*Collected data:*
# # # # # # #
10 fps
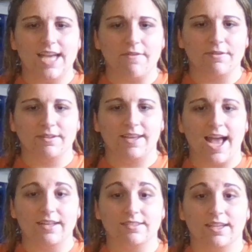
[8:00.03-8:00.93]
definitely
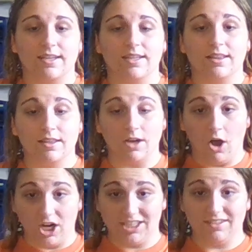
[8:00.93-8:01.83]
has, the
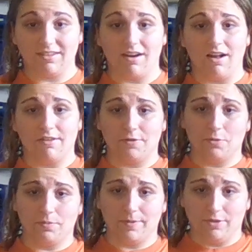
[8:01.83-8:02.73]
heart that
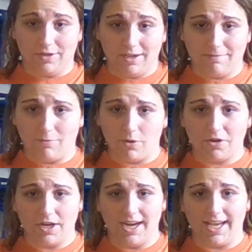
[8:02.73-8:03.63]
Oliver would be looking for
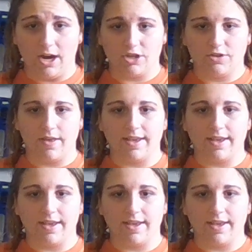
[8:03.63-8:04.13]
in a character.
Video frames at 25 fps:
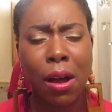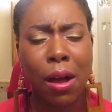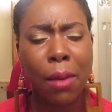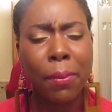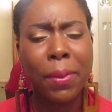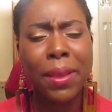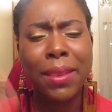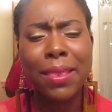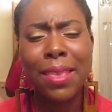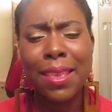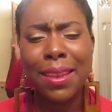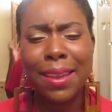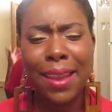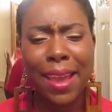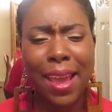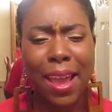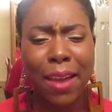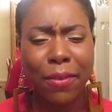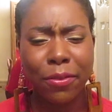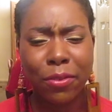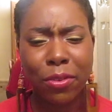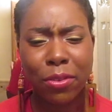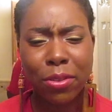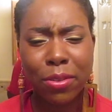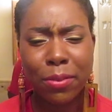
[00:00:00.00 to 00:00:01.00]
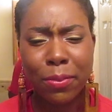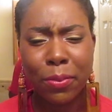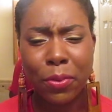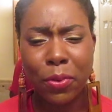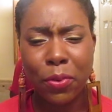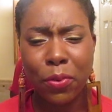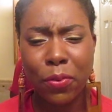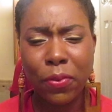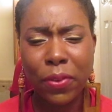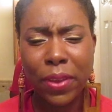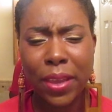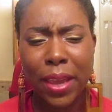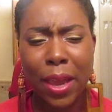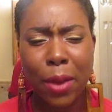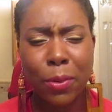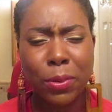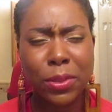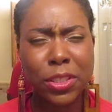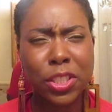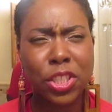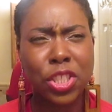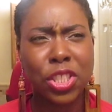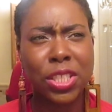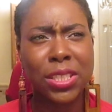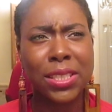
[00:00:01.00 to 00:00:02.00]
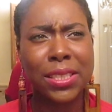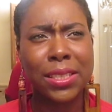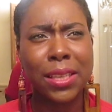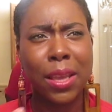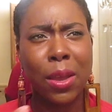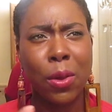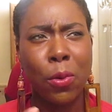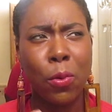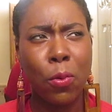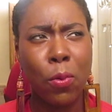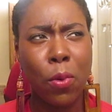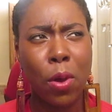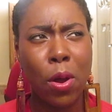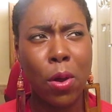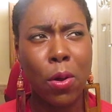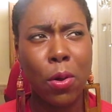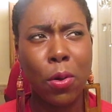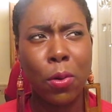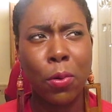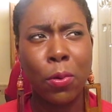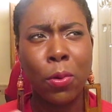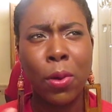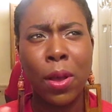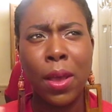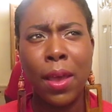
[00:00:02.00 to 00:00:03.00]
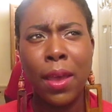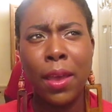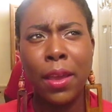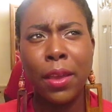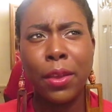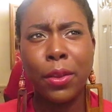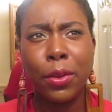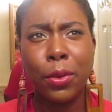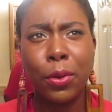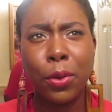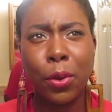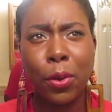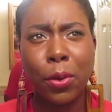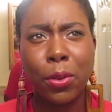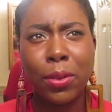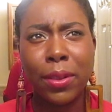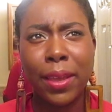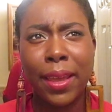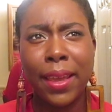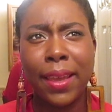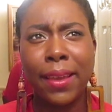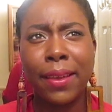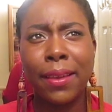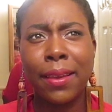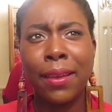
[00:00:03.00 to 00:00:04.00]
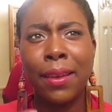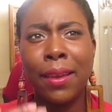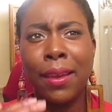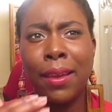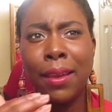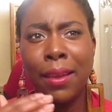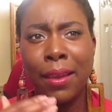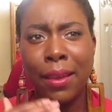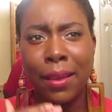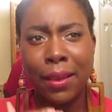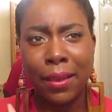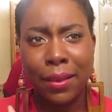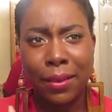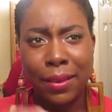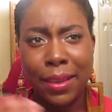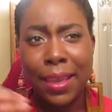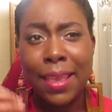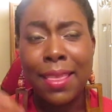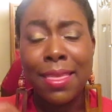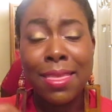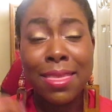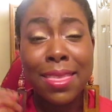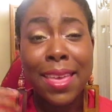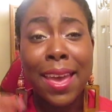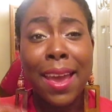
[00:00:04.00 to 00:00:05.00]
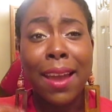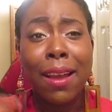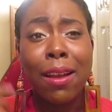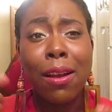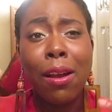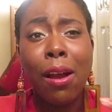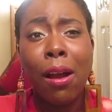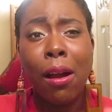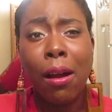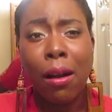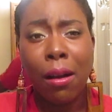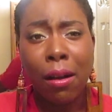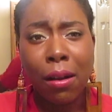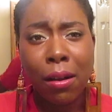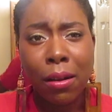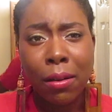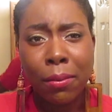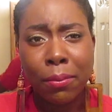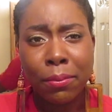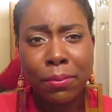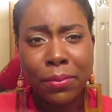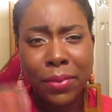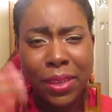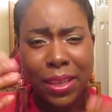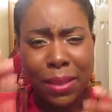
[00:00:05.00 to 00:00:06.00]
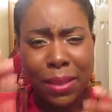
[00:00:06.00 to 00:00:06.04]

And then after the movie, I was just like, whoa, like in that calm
# # # # # # #
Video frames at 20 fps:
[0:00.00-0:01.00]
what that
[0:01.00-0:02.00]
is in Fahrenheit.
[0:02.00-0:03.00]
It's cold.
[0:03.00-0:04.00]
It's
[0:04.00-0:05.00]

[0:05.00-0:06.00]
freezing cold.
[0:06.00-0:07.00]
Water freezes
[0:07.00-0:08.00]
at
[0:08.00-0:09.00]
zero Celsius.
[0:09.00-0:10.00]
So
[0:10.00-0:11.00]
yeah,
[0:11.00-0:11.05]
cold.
# # # # # # #
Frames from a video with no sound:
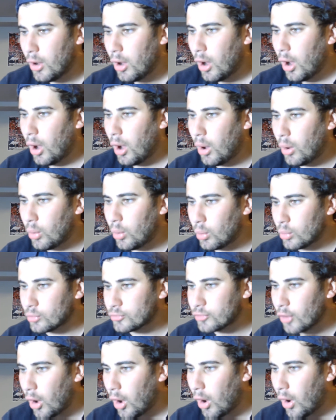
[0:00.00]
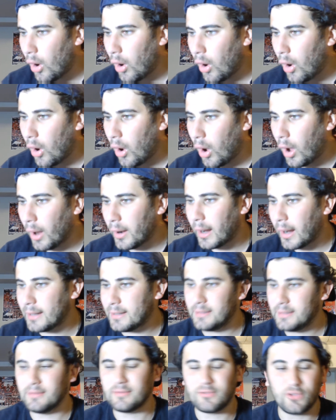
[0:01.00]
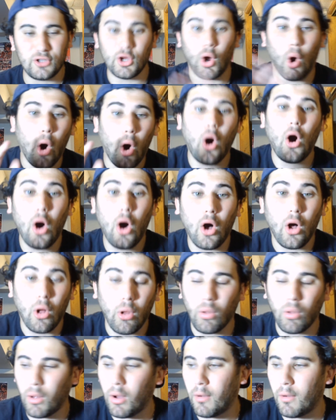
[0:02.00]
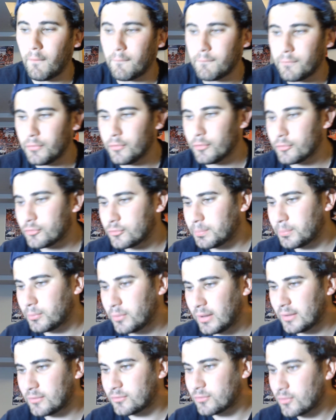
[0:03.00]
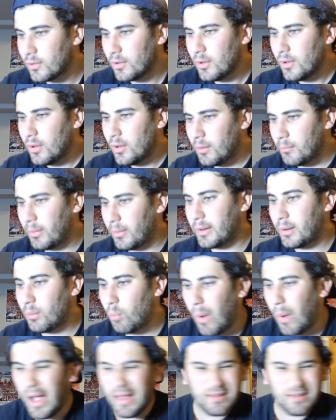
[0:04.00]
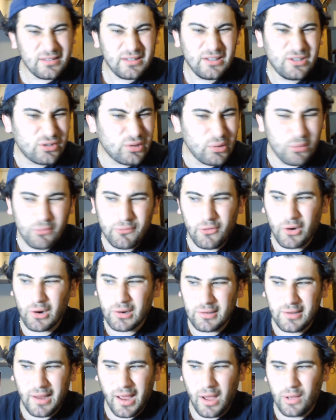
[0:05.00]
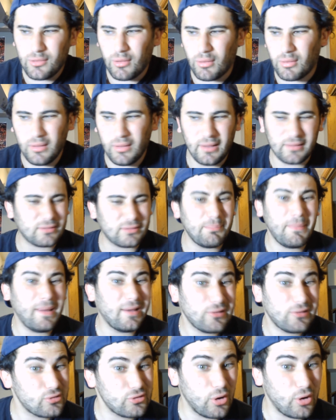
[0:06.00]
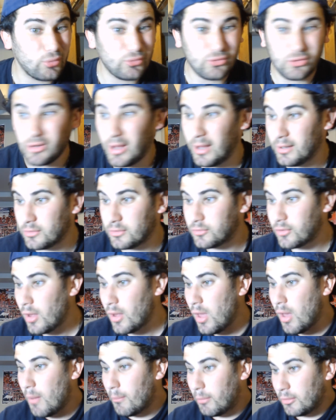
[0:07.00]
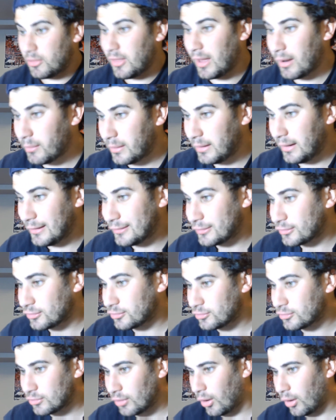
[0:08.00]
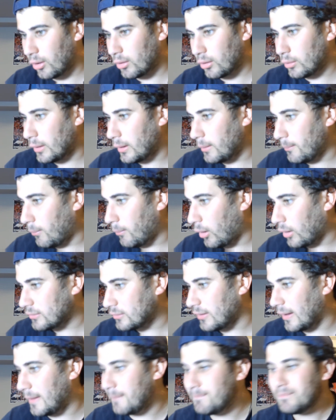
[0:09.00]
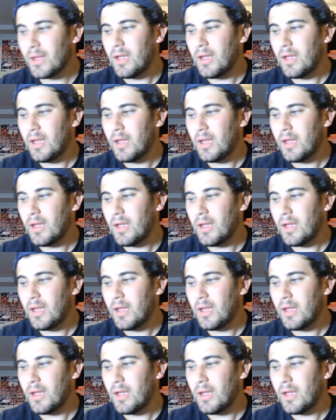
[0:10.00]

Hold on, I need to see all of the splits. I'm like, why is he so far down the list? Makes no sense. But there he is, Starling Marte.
# # # # # # #
*Task item:* From the records above, transcribe only the stretch from the line with "[8:00.03-8:00.93]" through the line with "[00:00:05.00 to 00:00:06.00]", keeping both ends. Omit pictures.

*Output of the exercise:*
[8:00.03-8:00.93]
definitely
[8:00.93-8:01.83]
has, the
[8:01.83-8:02.73]
heart that
[8:02.73-8:03.63]
Oliver would be looking for
[8:03.63-8:04.13]
in a character.
Video frames at 25 fps:
[00:00:00.00 to 00:00:01.00]
[00:00:01.00 to 00:00:02.00]
[00:00:02.00 to 00:00:03.00]
[00:00:03.00 to 00:00:04.00]
[00:00:04.00 to 00:00:05.00]
[00:00:05.00 to 00:00:06.00]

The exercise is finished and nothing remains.